= Atzat Nefesh =

Israeli conversion therapy organization

Atzat Nefesh (עצת נפש; Psychological Advice) is an Orthodox Jewish conversion therapy organization based in Israel that promotes sexual orientation change efforts.

==History==
Atzat Nefesh was founded in 2001 by Rabbi Shlomo Aviner. Specifically, it addresses homosexuals, victims of sexual abuse, and people who are addicted to masturbation, pornography, or prostitution.

Atzat Nefesh operates support groups and a hotline staffed by volunteers with a yeshiva background. The organization believes that with the proper treatment it is possible to change sexual behavior and sexual orientation. Atzat Nefesh upholds the view that by strengthening the masculinity of homosexuals, they will discover their hidden, inborn heterosexuality. To that purpose it organizes three day long workshops, called "Journey to masculinity". The organization directs its applicants to therapists who use conversion therapy methods.

==Controversy==
The Israel Ministry of Health in October 2014 adopted the position paper of the Israel Psychological Association which prohibits the use of conversion therapy, as advocated by Atzat Nefesh, and warned the public about such treatments.
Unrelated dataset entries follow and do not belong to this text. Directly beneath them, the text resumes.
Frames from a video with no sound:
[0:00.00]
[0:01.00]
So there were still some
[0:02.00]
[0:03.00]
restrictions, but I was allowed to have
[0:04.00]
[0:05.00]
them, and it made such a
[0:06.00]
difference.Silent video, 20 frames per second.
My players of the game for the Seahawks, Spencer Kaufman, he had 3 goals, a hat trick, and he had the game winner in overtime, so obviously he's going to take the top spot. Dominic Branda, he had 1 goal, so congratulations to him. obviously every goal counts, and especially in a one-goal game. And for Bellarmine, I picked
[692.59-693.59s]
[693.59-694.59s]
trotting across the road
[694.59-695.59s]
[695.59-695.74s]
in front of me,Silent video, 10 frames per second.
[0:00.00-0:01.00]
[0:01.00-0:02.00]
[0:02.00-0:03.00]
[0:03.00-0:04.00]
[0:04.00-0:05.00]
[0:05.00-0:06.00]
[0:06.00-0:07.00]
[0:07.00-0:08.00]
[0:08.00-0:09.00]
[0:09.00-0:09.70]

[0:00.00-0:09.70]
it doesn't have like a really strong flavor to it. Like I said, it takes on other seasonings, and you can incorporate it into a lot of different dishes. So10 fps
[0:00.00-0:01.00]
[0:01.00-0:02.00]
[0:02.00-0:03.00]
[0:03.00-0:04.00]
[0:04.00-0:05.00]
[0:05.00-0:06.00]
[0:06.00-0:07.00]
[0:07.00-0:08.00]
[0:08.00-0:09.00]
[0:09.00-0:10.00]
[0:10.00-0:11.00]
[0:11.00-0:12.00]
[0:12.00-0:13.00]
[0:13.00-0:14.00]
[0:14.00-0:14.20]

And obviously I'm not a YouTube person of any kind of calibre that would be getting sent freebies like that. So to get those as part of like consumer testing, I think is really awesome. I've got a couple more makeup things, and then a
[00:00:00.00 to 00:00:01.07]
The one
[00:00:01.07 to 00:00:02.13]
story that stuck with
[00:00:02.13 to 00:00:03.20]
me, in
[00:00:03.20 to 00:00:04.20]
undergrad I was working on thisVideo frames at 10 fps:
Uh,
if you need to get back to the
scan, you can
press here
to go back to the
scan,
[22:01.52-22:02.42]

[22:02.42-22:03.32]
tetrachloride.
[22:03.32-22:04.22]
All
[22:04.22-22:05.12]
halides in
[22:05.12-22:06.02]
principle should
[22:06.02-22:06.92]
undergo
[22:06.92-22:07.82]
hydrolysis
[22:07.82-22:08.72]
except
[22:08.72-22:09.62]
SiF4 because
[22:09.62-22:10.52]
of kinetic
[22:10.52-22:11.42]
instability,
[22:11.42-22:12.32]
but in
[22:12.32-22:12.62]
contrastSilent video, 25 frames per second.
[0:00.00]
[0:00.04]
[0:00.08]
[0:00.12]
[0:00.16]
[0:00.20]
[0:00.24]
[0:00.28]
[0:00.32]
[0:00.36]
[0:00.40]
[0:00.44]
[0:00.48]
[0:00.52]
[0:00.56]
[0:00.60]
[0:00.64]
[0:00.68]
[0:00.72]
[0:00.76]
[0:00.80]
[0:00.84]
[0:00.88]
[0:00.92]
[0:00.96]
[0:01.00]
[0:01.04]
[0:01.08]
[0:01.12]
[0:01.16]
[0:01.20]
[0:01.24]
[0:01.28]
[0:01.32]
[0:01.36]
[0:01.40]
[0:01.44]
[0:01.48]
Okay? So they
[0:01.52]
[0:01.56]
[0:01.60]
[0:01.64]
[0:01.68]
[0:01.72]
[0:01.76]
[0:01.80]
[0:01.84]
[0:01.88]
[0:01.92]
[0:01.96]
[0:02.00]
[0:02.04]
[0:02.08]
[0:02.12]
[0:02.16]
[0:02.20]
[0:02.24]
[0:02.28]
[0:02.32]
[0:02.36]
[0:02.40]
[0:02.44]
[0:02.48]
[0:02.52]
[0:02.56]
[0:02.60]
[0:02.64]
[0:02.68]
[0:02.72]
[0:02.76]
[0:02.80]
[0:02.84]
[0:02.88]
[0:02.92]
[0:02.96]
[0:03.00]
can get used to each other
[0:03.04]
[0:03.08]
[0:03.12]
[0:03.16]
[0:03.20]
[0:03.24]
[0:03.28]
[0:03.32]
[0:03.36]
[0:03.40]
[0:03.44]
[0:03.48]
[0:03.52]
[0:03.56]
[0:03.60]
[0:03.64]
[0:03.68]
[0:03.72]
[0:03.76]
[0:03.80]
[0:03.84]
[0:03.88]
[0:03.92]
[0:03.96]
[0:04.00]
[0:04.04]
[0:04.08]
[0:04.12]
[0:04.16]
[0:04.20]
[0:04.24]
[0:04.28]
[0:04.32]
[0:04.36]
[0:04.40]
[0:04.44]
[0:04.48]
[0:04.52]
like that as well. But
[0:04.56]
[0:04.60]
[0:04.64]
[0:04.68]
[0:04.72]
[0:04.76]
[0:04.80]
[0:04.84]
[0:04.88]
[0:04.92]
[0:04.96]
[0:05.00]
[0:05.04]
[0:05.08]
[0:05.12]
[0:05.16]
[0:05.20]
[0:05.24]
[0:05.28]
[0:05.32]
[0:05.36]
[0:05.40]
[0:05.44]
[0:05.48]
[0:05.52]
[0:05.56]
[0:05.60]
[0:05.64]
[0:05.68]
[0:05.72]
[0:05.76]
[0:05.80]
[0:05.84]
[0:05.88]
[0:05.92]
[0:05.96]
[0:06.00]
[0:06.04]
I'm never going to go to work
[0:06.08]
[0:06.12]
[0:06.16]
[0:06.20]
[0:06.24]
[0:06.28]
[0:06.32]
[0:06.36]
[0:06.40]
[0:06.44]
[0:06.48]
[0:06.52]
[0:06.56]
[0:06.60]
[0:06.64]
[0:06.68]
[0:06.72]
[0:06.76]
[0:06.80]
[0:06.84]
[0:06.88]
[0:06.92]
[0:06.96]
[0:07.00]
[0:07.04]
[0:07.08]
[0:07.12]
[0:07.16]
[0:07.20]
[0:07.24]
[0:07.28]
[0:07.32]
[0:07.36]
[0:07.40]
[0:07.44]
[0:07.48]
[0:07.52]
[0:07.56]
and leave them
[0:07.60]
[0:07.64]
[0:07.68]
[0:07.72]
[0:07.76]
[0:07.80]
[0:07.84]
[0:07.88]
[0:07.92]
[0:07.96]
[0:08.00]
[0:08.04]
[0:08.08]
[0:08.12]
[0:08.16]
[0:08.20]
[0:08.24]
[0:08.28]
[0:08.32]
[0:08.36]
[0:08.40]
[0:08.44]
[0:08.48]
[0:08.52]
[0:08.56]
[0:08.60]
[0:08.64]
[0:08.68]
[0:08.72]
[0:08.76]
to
In March 2015, Israeli blogger and gay rights advocate Natan Azulay went undercover to receive “conversion therapy” from Atzat Nefesh, and then published a report on the Israeli website Mako. Azulay's report indicates that Atzat Nefesh continues to refer people to uncredentialed “therapists” whose training is questionable and who are not considered mental health professionals.

In 2015, chairman Reuven Israel Welcher was criminally charged with sexually assaulting conversion therapy patients. In 2020, he was sentenced to three years in jail, more than the state prosecutor's requested two-year sentence. Atzat Nefesh has not apologized to the Welcher's victims.